In 1994, a number of professionals in science and education were invited by Senator Diane Watson to visit South Africa and evaluate the status of education there. Among that group was Professor Hal Walker, who worked on Apollo 11, and his wife Doctor Bettye D. Walker, a retired public school administrator and a professor herself. They were impressed by the students they found there, and in subsequent years proceeded to bring students from South Africa to the U.S. for educational opportunities.

Together, they were inspired to found AMAN, a STEM education and mentoring program meant to work internationally, which has now run for a quarter of a century. Originally funded by a grant to study educational decline in inner city environments, it was shaped into a tool to motivate students from 5-18 years old. Since 1986, it has helped send over ten thousand students from the U.S. and Africa to college in the United States.

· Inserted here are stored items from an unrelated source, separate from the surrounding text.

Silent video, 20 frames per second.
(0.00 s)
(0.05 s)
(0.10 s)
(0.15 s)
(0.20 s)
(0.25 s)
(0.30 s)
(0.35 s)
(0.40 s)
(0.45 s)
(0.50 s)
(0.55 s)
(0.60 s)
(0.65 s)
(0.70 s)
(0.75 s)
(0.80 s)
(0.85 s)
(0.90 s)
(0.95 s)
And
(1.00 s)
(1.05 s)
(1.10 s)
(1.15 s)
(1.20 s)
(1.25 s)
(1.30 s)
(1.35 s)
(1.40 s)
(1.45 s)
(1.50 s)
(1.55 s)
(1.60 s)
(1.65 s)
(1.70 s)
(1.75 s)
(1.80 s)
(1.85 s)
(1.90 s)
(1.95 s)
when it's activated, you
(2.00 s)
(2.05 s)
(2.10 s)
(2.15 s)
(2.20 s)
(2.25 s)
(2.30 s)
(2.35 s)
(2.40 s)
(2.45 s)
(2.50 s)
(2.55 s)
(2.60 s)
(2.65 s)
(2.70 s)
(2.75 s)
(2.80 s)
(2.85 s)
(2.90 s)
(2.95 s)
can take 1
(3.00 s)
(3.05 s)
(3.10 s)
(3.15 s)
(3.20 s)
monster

Hal Walker, who is still very actively involved, likes to talk to students about his own experiences in the space program. He is open about how lonely an experience it was for him as a black man in STEM. He wants to encourage African Americans and black South Africans to take up science tracks, a field in which they are very underrepresented even today. He’s often joined by astronaut and doctor Bernard Harris, the first African-American to walk in space.

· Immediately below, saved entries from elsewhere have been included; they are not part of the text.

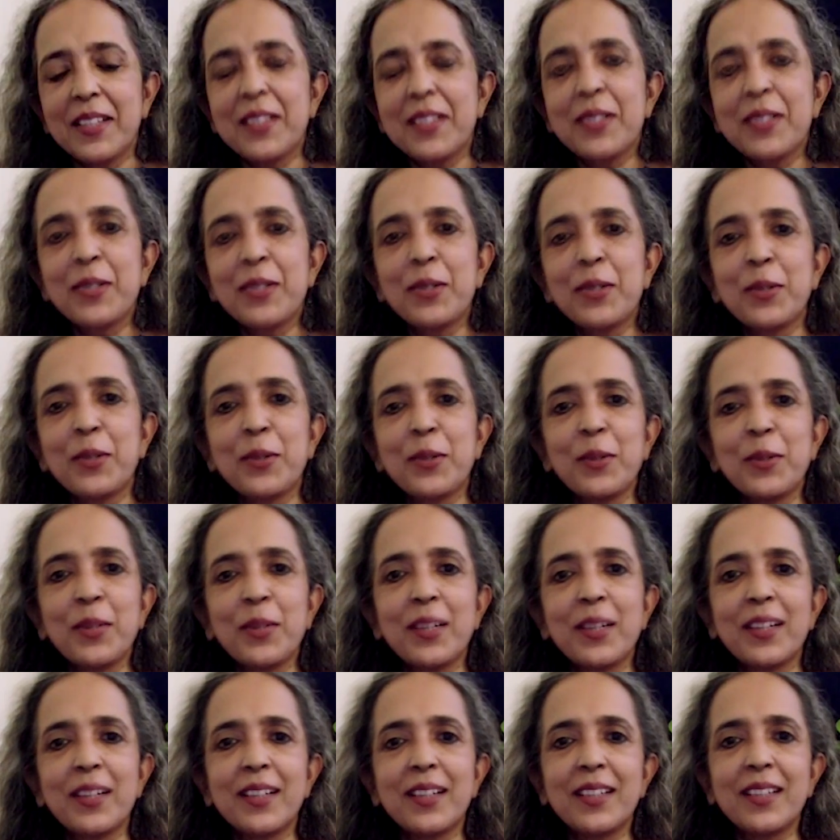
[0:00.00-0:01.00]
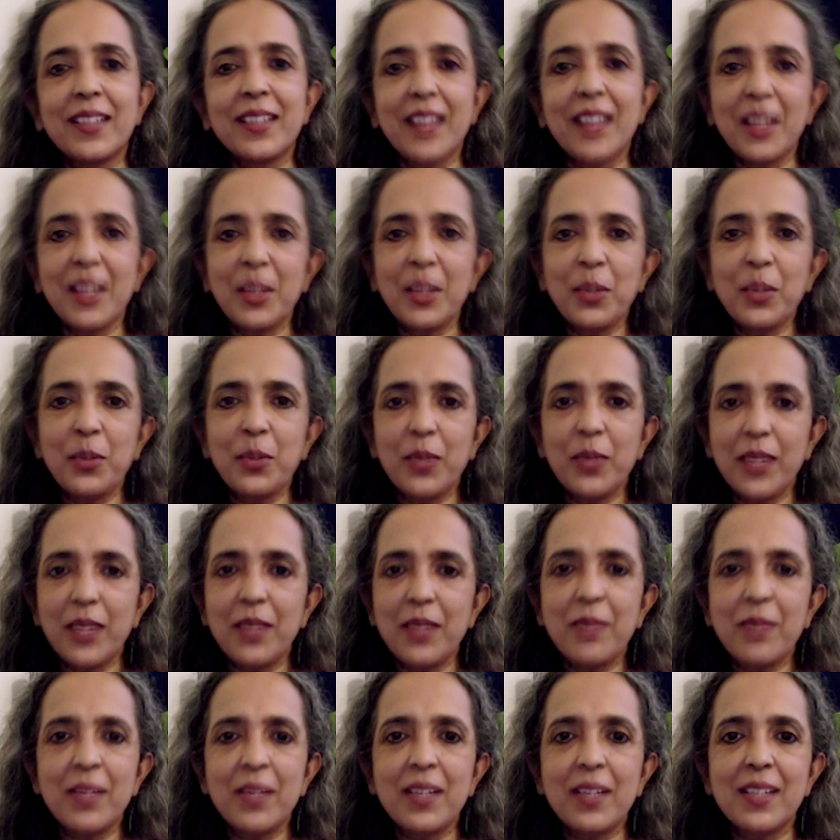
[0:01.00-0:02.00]
So thank you very
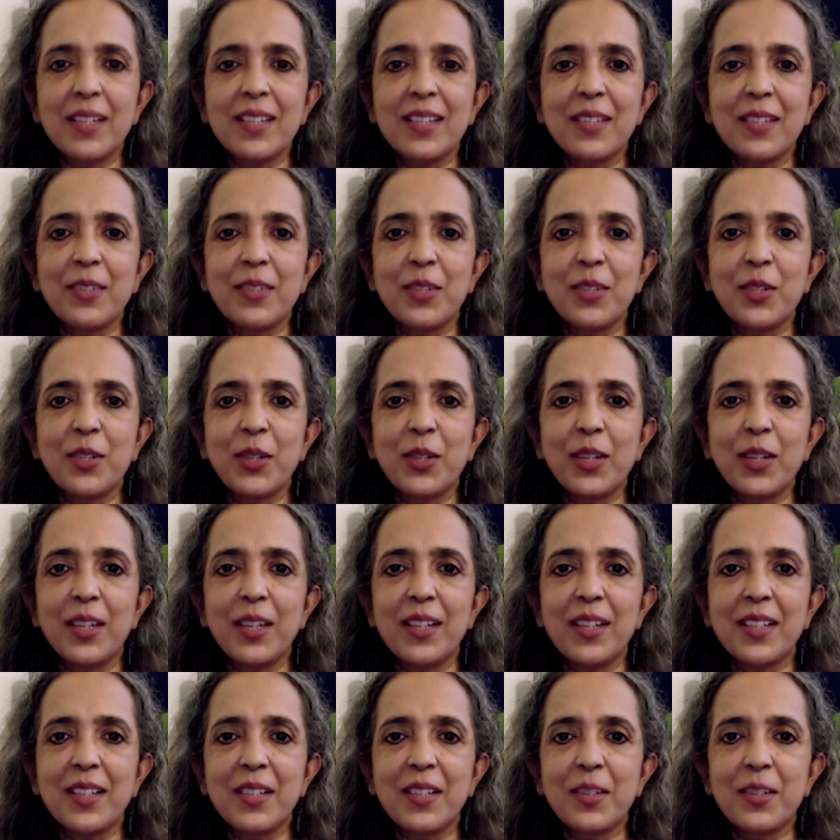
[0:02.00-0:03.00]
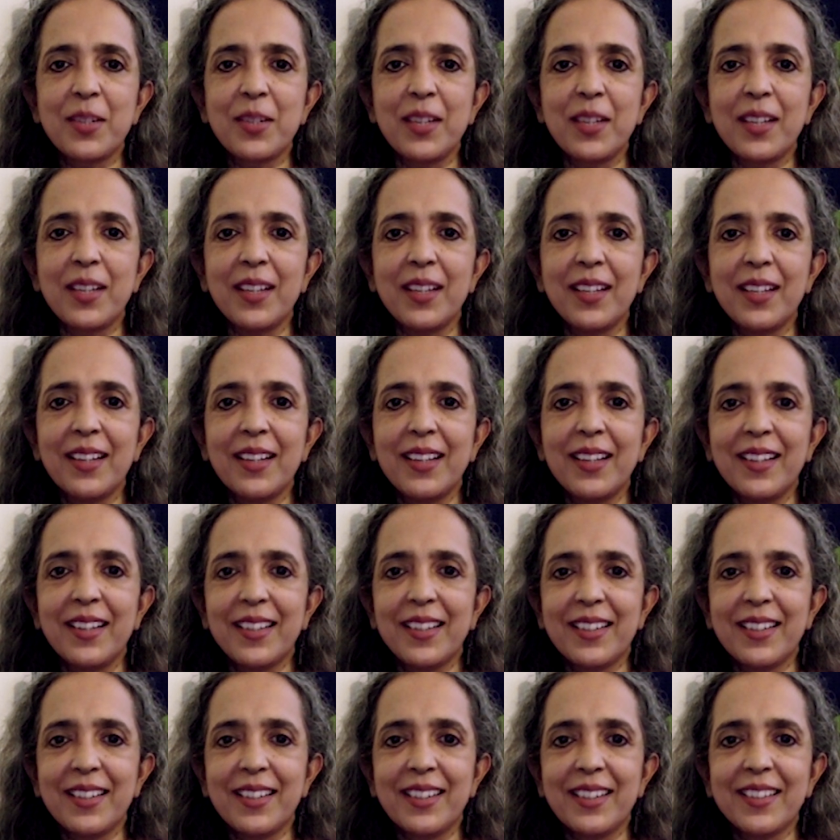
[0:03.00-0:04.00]
much for joining us today.
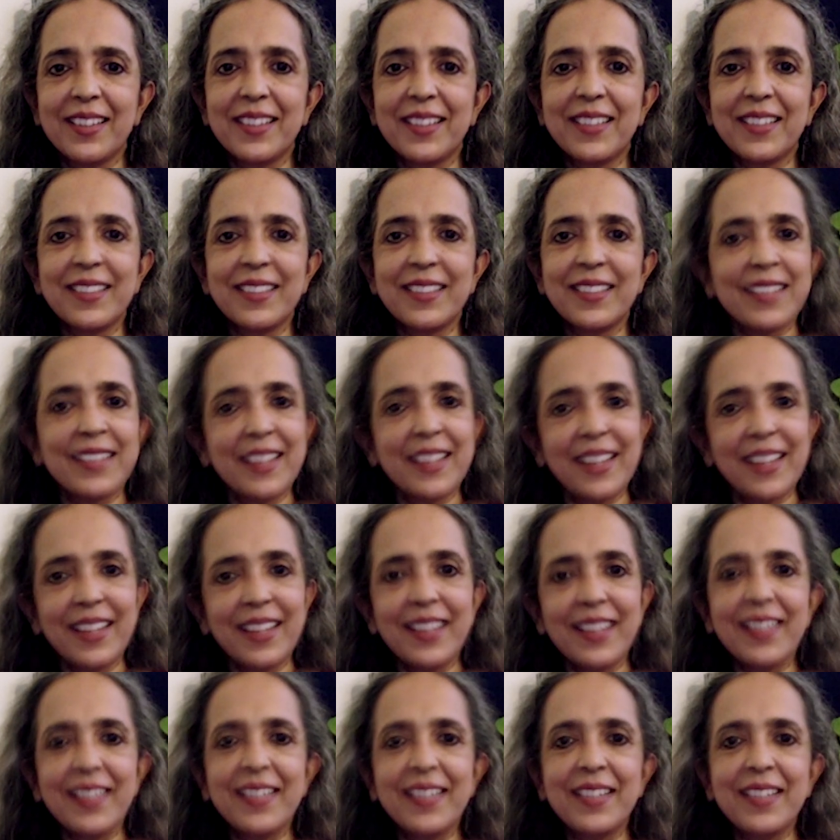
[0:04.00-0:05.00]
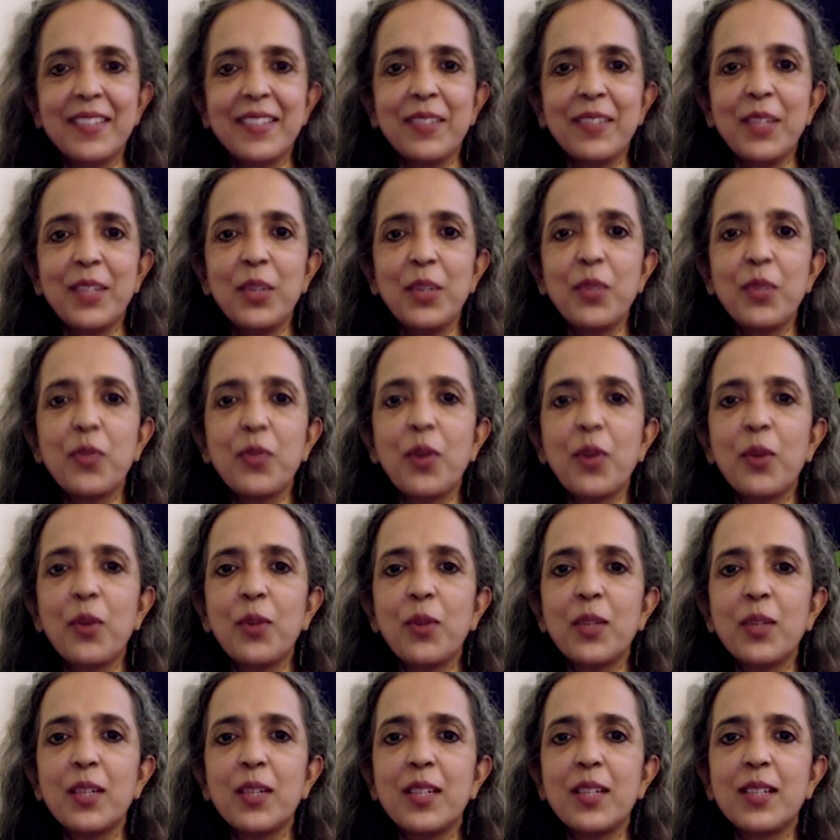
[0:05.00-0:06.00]
And we look
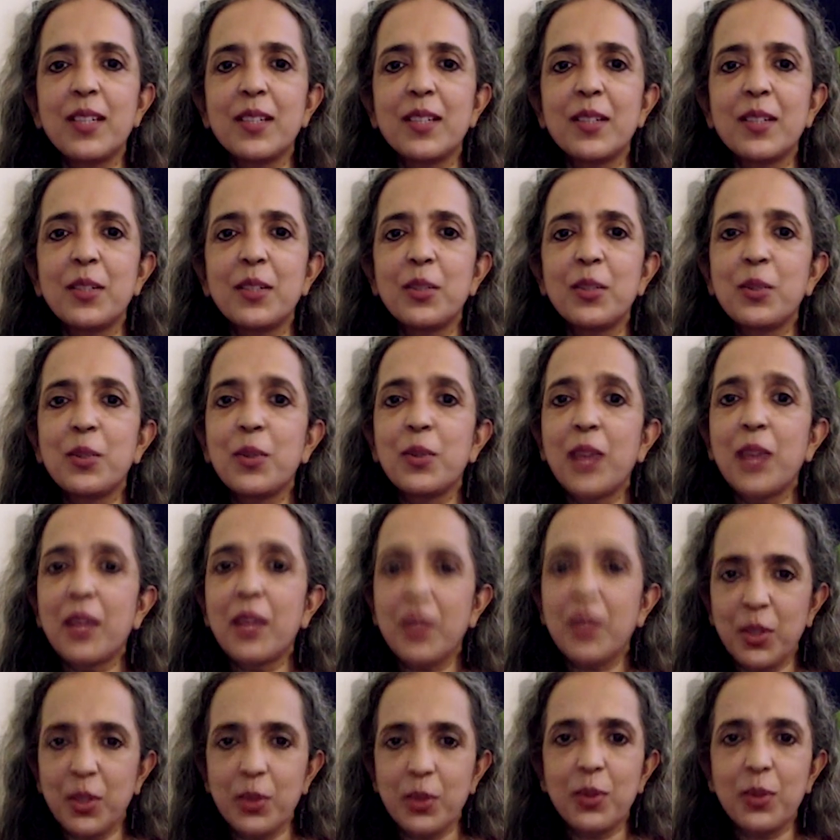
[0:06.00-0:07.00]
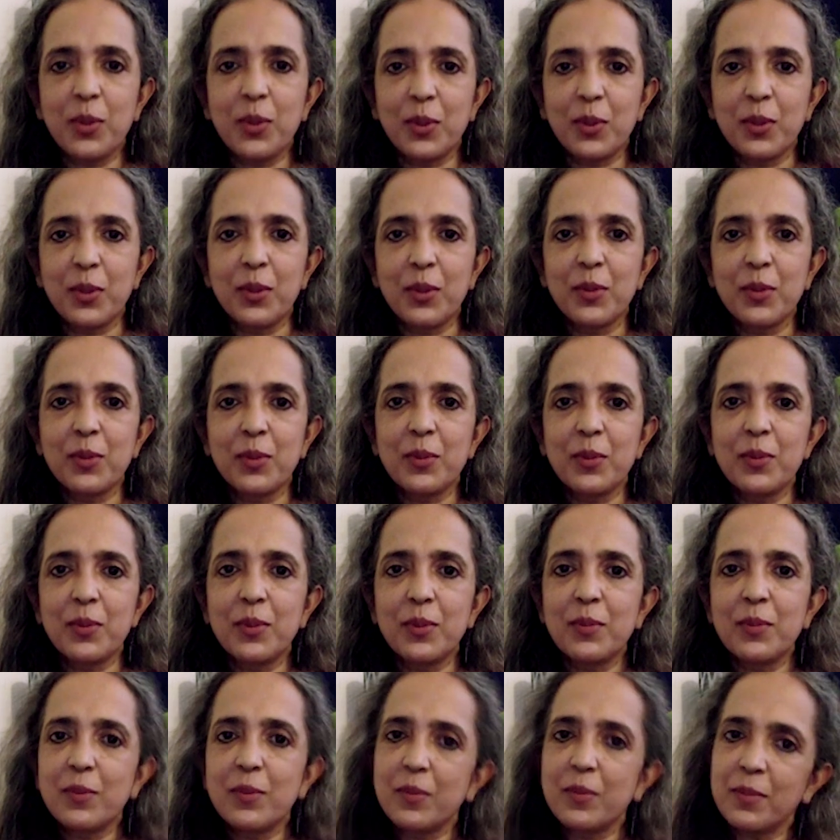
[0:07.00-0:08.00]
forward to having you
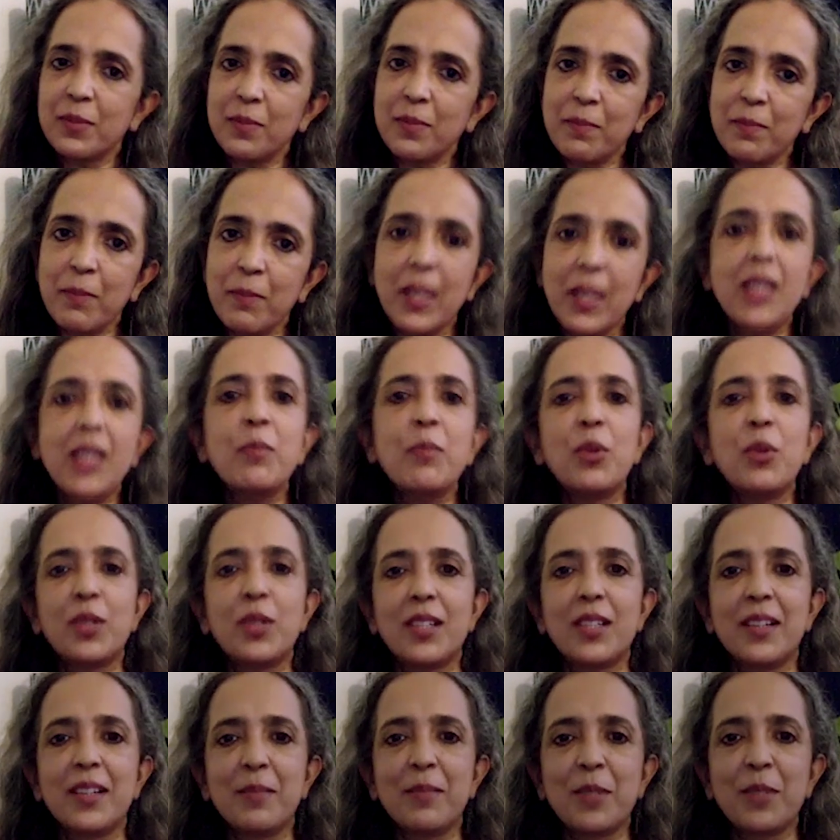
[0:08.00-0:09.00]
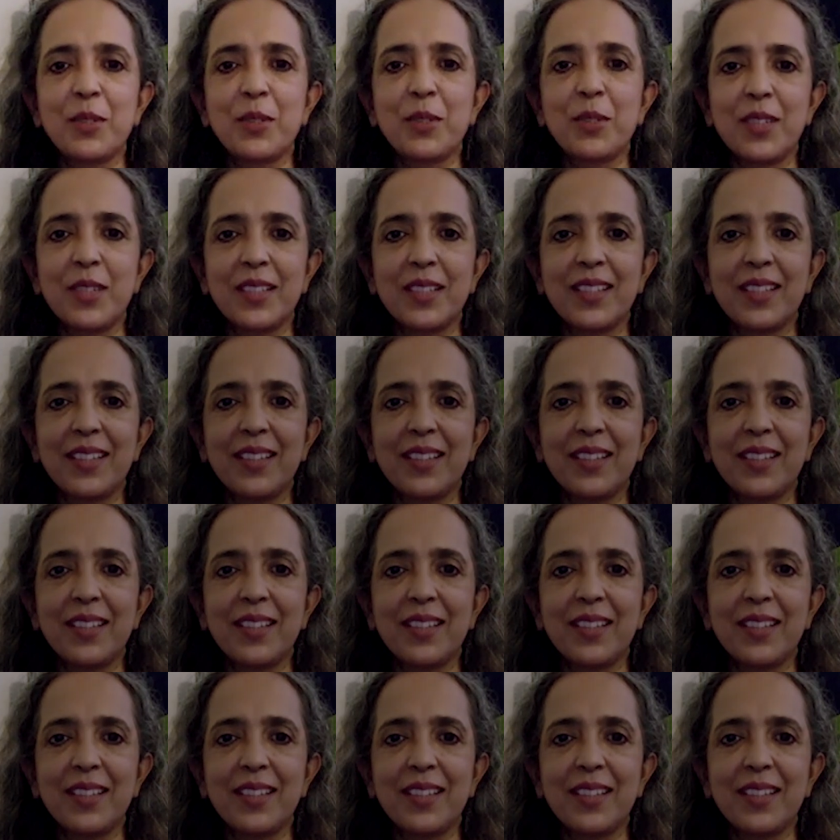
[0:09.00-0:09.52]
many more times on Waqt Ki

One of AMAN’s success stories is a 14-year-old girl from Fezeka High School in Gugulethu, South Africa, who traveled to the U.S. and participated in a Junior Astronaut JPL/NASA/Mars Rover program. While she was there, she actually got to push buttons that moved the Mars Rover on the planet’s surface. Now she is an honors graduate of the University of the Western Cape, having studied geology—another fascinating STEM field.

As of this year, AMAN Is working with Rotary International and a number of private-sector donors to tutor students from Cape Town, South Africa, to attend the International Space Development Conference, where they can meet leaders in many STEM fields and speak up for the next generation of scientists. Most of these students hope for futures in SANSA, the South African National Space Association.